Design rationale and details of FrogDB’s shared-nothing threading architecture, connection handling, and cross-shard coordination.

TermDefinition
Shard WorkerA Tokio task that owns an exclusive data partition and processes commands for that partition
ThreadAn OS thread managed by Tokio’s multi-threaded runtime
Tokio TaskA lightweight async task scheduled by Tokio (many tasks can run on one thread)
Thread-per-coreArchitecture style where work is partitioned to minimize cross-thread coordination

FrogDB uses Tokio’s multi-threaded runtime. Each shard worker is a Tokio task, not a dedicated OS thread. However, the runtime typically pins long-running tasks to threads, achieving thread-per-core characteristics.
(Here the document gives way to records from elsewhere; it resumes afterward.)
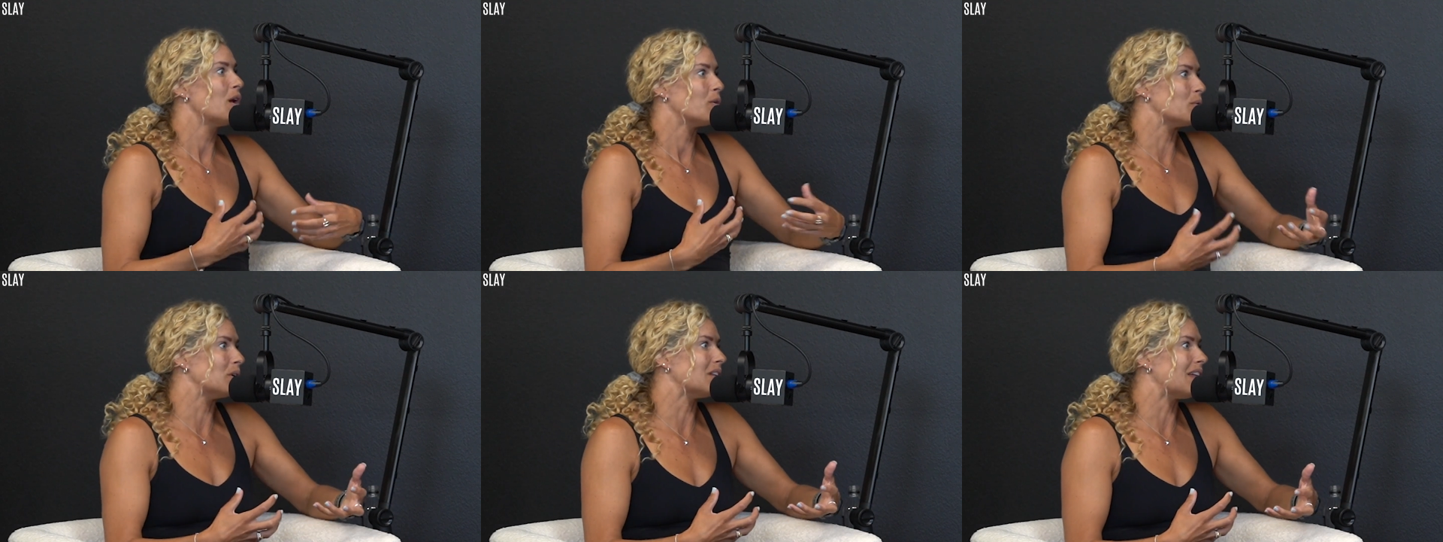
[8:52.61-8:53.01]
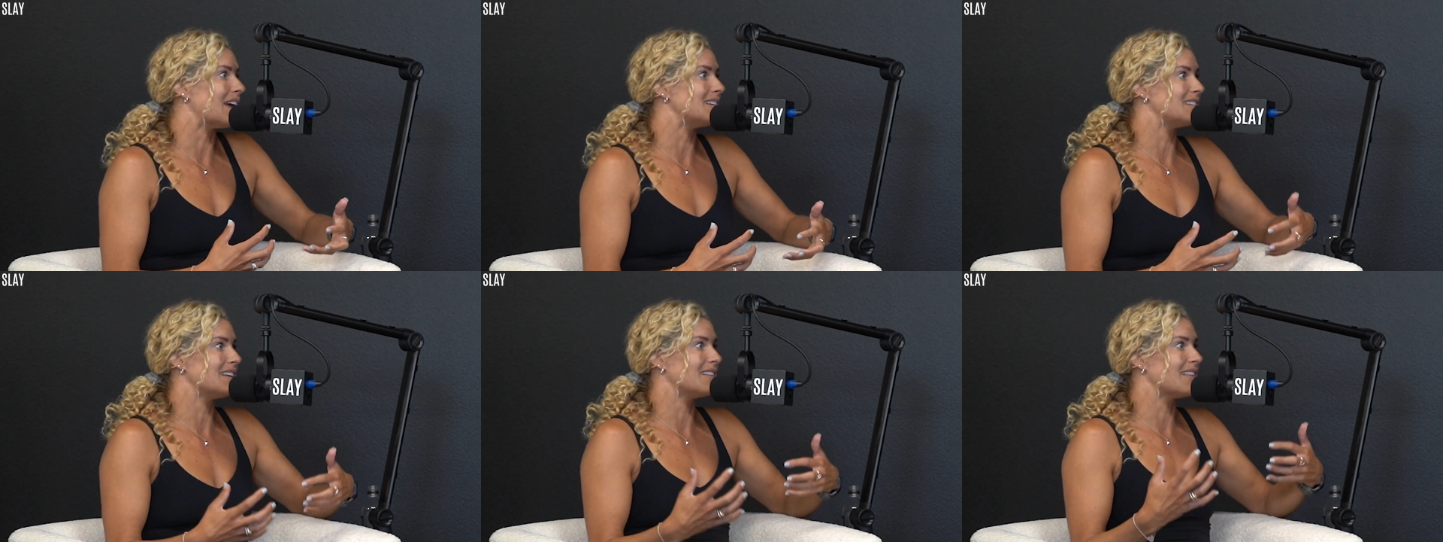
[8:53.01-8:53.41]

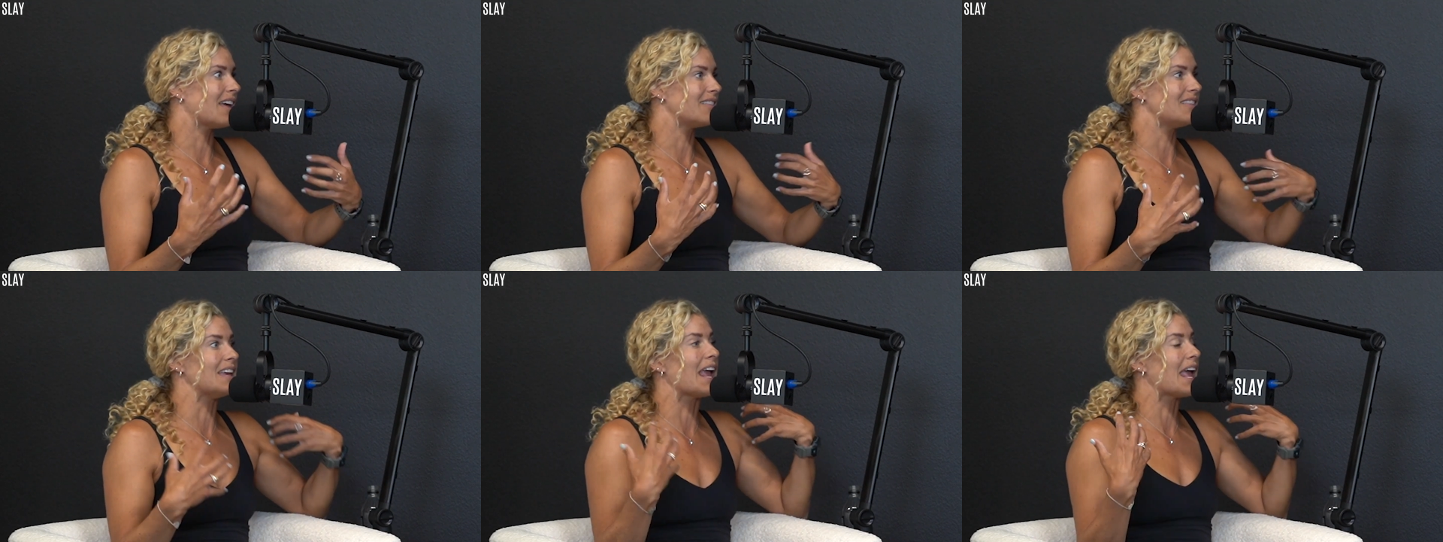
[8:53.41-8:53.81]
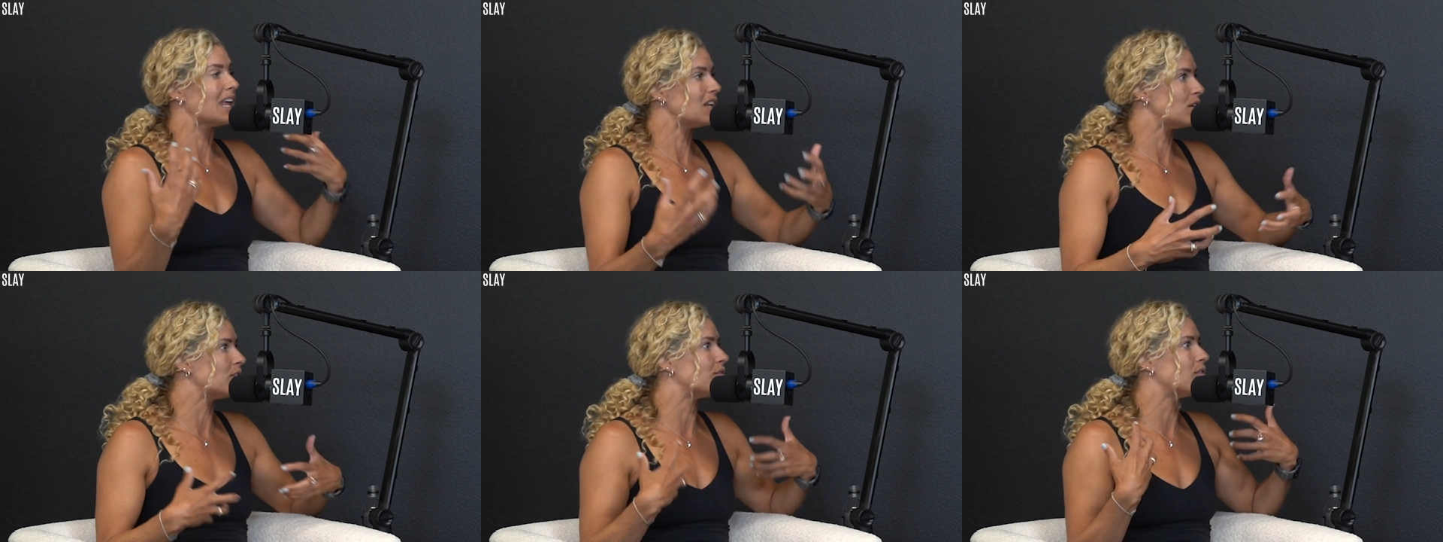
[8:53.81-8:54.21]
realizing that the
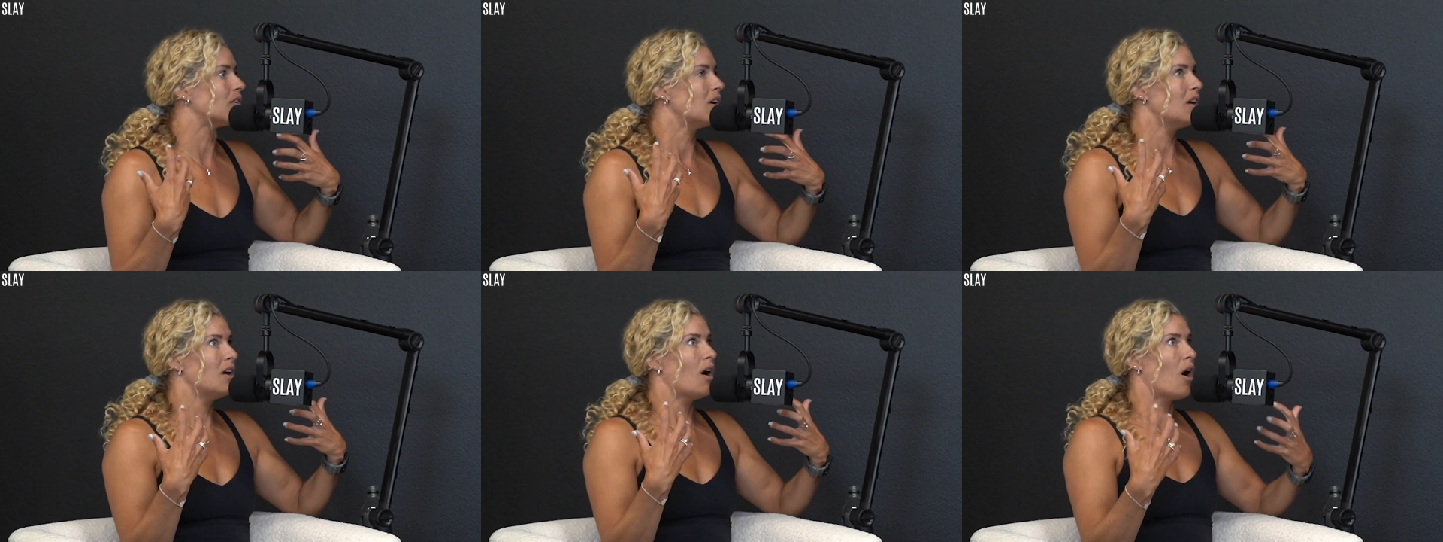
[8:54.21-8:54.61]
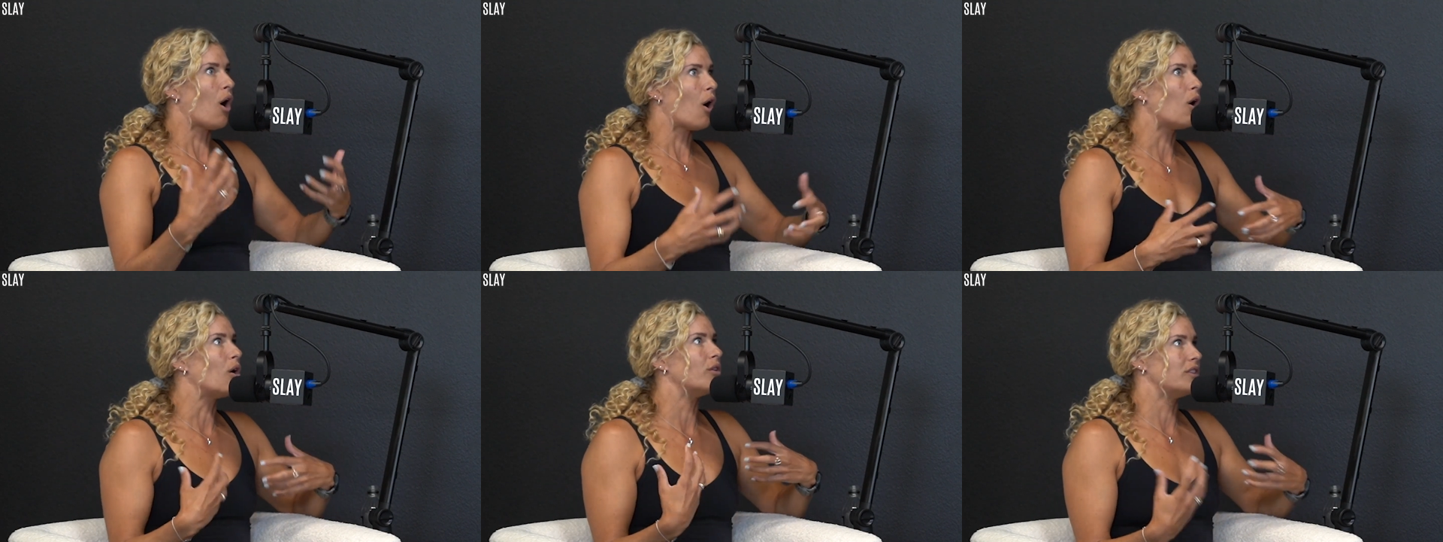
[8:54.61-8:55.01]
end of
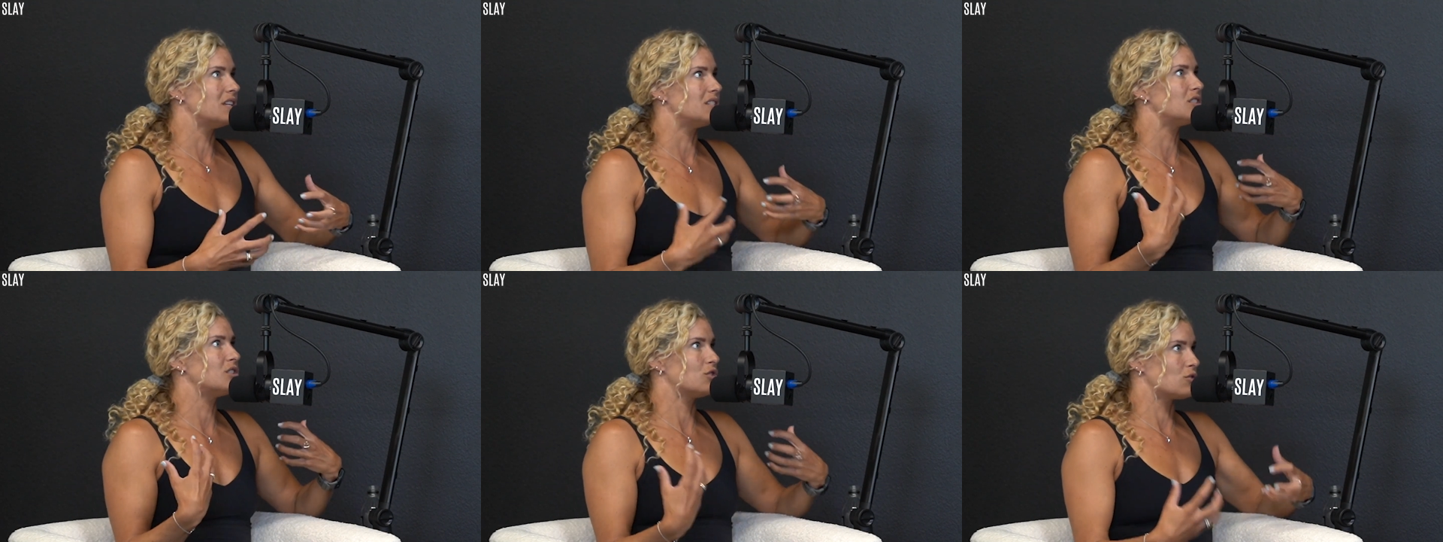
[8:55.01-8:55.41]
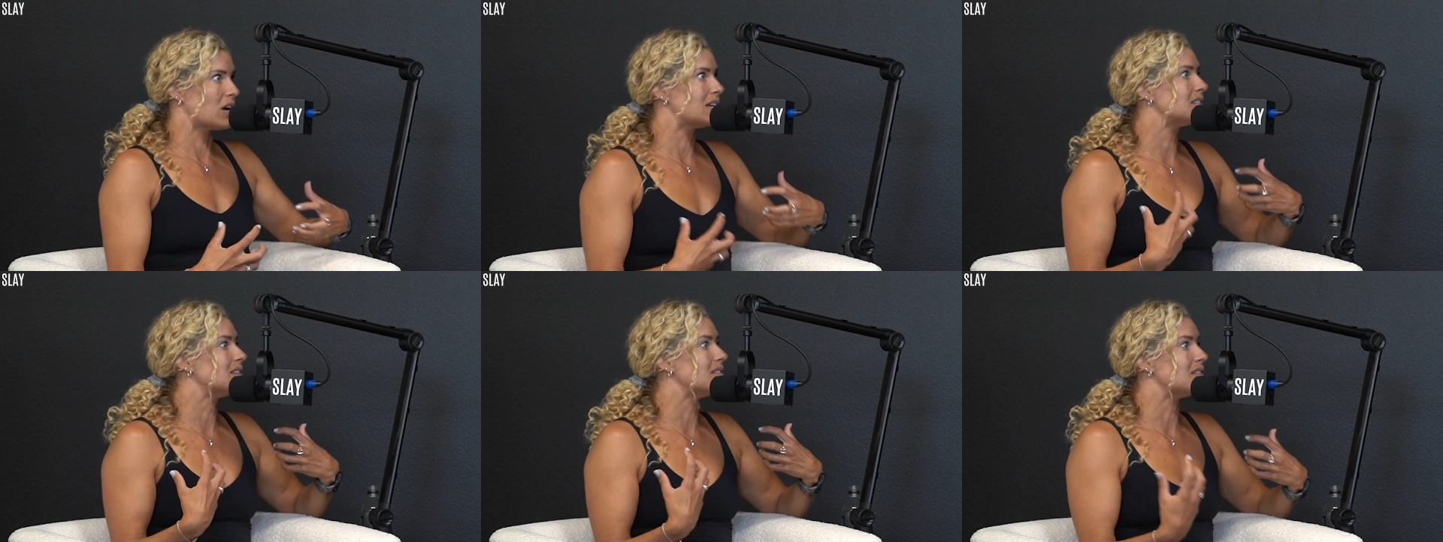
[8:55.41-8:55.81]
all this
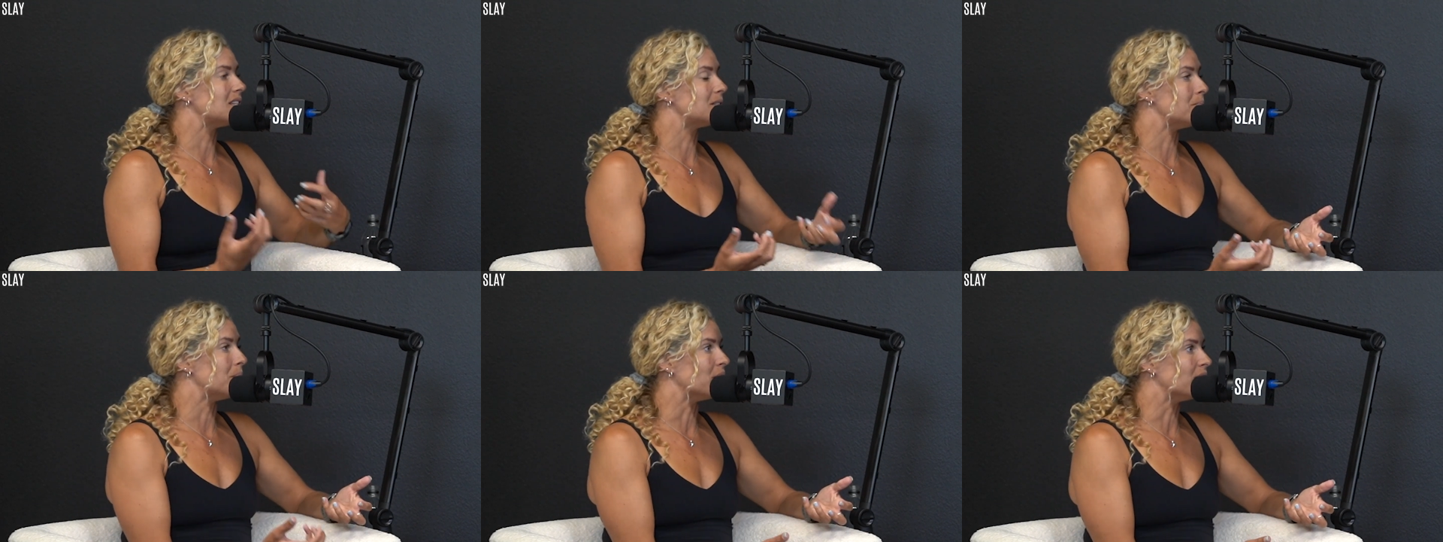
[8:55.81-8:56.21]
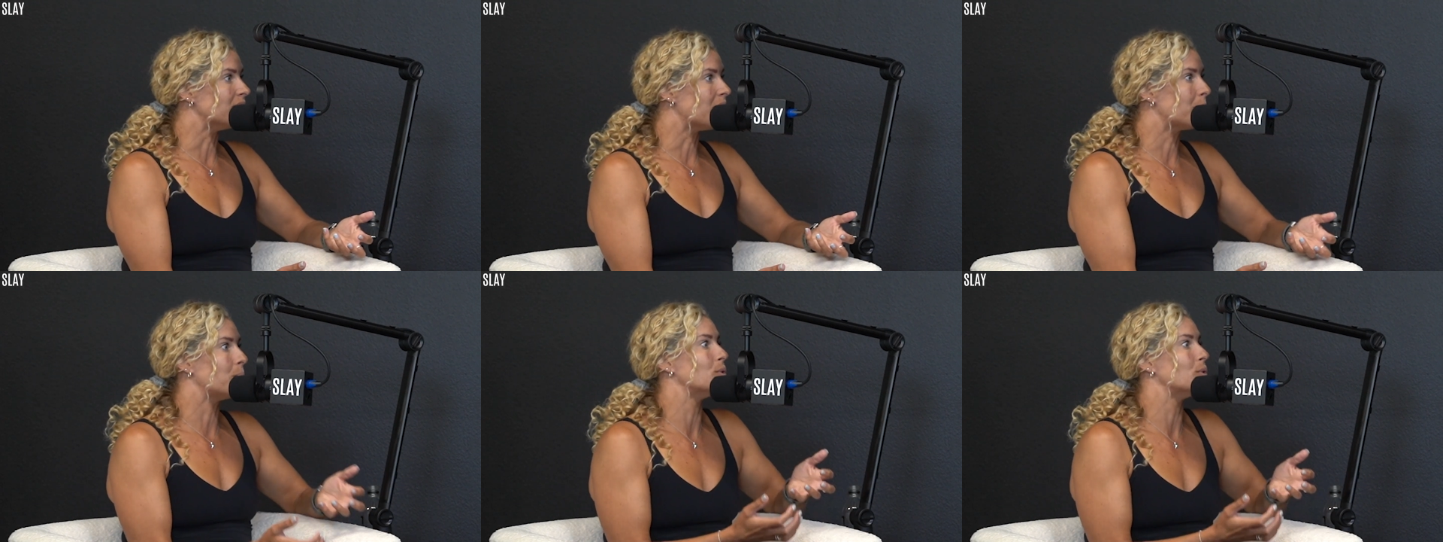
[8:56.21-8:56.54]
stress and this buildup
The critical property is that each shard’s data is accessed by exactly one async task (shard worker), eliminating data races without locks.


Main Thread
|
+-- Spawns Acceptor Thread (1)
| +-- Accepts TCP connections
| +-- Assigns connection to thread via round-robin
|
+-- Spawns Shard Workers (N = num_cpus)
+-- Each owns:
+-- Exclusive data store (HashMap<Key, Value>)
+-- Lua VM instance
+-- mpsc::Receiver for incoming messages
+-- Connection handlers for assigned clients

Connections are pinned to a single thread for their entire lifetime but act as coordinators that can access any shard via message-passing:

Client Connection
|
| Accepted by Acceptor, assigned to Thread 2
|
v
+----------------------------------------------------+
| Thread 2 |
| +------------------+ +------------------+ |
| | Connection Fiber | | Shard 2 | |
| | (coordinator) | | (local data) | |
| +--------+---------+ +------------------+ |
+-----------|----------------------------------------+
|
| Client sends: SET user:42 "data"
| hash("user:42") % num_shards = 0
|
+-----------|-----------------------------------------+
| Thread 0 | |
| v |
| +------------------+ |
| | Shard 0 | <-- Execute SET, return OK |
| | (owns key) | |
| +------------------+ |
+----------------------------------------------------+
|
| Response flows back to Thread 2
v
Client receives: +OK\r\n
  • Connection lifetime is bound to one thread (no migration)
  • Connection fiber coordinates commands, messaging other shards as needed
  • Local shard access is direct; remote shard access via message-passing
  • Each thread handles both I/O (connections) and data (its shard)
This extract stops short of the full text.